__Input data__.
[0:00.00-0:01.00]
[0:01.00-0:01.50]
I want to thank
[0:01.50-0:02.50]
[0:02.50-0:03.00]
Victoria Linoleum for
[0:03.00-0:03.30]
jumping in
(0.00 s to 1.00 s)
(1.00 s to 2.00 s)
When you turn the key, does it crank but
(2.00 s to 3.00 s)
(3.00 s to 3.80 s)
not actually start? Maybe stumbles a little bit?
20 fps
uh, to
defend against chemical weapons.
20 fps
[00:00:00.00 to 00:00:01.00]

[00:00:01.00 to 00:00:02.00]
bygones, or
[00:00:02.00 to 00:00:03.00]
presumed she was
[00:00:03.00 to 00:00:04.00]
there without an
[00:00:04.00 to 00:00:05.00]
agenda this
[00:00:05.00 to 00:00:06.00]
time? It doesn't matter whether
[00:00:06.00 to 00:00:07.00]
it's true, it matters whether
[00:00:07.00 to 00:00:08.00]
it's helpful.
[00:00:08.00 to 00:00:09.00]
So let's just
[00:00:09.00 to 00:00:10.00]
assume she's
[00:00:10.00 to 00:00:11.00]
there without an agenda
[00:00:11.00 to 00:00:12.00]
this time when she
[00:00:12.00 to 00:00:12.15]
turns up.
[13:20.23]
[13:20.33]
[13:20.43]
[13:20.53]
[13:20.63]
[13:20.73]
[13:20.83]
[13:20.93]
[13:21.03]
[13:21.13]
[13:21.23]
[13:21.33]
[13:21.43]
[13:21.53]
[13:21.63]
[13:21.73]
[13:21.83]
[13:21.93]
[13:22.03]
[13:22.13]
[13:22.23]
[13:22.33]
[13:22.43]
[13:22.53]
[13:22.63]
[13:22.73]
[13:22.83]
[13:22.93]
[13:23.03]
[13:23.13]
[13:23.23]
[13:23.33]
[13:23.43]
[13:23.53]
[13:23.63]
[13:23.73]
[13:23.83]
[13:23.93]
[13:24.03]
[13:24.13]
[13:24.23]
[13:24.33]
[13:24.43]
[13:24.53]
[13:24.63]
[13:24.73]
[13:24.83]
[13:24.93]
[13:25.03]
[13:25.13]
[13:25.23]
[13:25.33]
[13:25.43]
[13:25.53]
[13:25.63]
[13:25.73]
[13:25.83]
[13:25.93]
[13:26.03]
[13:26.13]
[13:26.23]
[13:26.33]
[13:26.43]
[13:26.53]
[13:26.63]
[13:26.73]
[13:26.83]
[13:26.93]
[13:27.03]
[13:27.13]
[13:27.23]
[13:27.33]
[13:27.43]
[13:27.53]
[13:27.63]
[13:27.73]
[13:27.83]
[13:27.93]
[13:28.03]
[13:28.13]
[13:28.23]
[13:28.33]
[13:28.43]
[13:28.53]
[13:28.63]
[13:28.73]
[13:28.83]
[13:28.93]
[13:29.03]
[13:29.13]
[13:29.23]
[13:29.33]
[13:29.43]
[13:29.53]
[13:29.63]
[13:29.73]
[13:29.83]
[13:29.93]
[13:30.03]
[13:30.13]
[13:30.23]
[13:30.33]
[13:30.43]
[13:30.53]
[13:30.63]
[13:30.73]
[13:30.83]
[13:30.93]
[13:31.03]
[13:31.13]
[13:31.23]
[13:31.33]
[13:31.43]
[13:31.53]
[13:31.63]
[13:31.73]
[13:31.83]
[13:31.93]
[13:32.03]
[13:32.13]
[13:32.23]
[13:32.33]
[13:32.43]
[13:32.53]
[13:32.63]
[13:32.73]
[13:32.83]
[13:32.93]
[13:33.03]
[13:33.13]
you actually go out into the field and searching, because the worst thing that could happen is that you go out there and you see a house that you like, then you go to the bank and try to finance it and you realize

__Try it__. The full listing above is to be given again exactly.

__Response for this exercise__.
[0:00.00-0:01.00]
[0:01.00-0:01.50]
I want to thank
[0:01.50-0:02.50]
[0:02.50-0:03.00]
Victoria Linoleum for
[0:03.00-0:03.30]
jumping in
(0.00 s to 1.00 s)
(1.00 s to 2.00 s)
When you turn the key, does it crank but
(2.00 s to 3.00 s)
(3.00 s to 3.80 s)
not actually start? Maybe stumbles a little bit?
20 fps
uh, to
defend against chemical weapons.
20 fps
[00:00:00.00 to 00:00:01.00]

[00:00:01.00 to 00:00:02.00]
bygones, or
[00:00:02.00 to 00:00:03.00]
presumed she was
[00:00:03.00 to 00:00:04.00]
there without an
[00:00:04.00 to 00:00:05.00]
agenda this
[00:00:05.00 to 00:00:06.00]
time? It doesn't matter whether
[00:00:06.00 to 00:00:07.00]
it's true, it matters whether
[00:00:07.00 to 00:00:08.00]
it's helpful.
[00:00:08.00 to 00:00:09.00]
So let's just
[00:00:09.00 to 00:00:10.00]
assume she's
[00:00:10.00 to 00:00:11.00]
there without an agenda
[00:00:11.00 to 00:00:12.00]
this time when she
[00:00:12.00 to 00:00:12.15]
turns up.
[13:20.23]
[13:20.33]
[13:20.43]
[13:20.53]
[13:20.63]
[13:20.73]
[13:20.83]
[13:20.93]
[13:21.03]
[13:21.13]
[13:21.23]
[13:21.33]
[13:21.43]
[13:21.53]
[13:21.63]
[13:21.73]
[13:21.83]
[13:21.93]
[13:22.03]
[13:22.13]
[13:22.23]
[13:22.33]
[13:22.43]
[13:22.53]
[13:22.63]
[13:22.73]
[13:22.83]
[13:22.93]
[13:23.03]
[13:23.13]
[13:23.23]
[13:23.33]
[13:23.43]
[13:23.53]
[13:23.63]
[13:23.73]
[13:23.83]
[13:23.93]
[13:24.03]
[13:24.13]
[13:24.23]
[13:24.33]
[13:24.43]
[13:24.53]
[13:24.63]
[13:24.73]
[13:24.83]
[13:24.93]
[13:25.03]
[13:25.13]
[13:25.23]
[13:25.33]
[13:25.43]
[13:25.53]
[13:25.63]
[13:25.73]
[13:25.83]
[13:25.93]
[13:26.03]
[13:26.13]
[13:26.23]
[13:26.33]
[13:26.43]
[13:26.53]
[13:26.63]
[13:26.73]
[13:26.83]
[13:26.93]
[13:27.03]
[13:27.13]
[13:27.23]
[13:27.33]
[13:27.43]
[13:27.53]
[13:27.63]
[13:27.73]
[13:27.83]
[13:27.93]
[13:28.03]
[13:28.13]
[13:28.23]
[13:28.33]
[13:28.43]
[13:28.53]
[13:28.63]
[13:28.73]
[13:28.83]
[13:28.93]
[13:29.03]
[13:29.13]
[13:29.23]
[13:29.33]
[13:29.43]
[13:29.53]
[13:29.63]
[13:29.73]
[13:29.83]
[13:29.93]
[13:30.03]
[13:30.13]
[13:30.23]
[13:30.33]
[13:30.43]
[13:30.53]
[13:30.63]
[13:30.73]
[13:30.83]
[13:30.93]
[13:31.03]
[13:31.13]
[13:31.23]
[13:31.33]
[13:31.43]
[13:31.53]
[13:31.63]
[13:31.73]
[13:31.83]
[13:31.93]
[13:32.03]
[13:32.13]
[13:32.23]
[13:32.33]
[13:32.43]
[13:32.53]
[13:32.63]
[13:32.73]
[13:32.83]
[13:32.93]
[13:33.03]
[13:33.13]
you actually go out into the field and searching, because the worst thing that could happen is that you go out there and you see a house that you like, then you go to the bank and try to finance it and you realize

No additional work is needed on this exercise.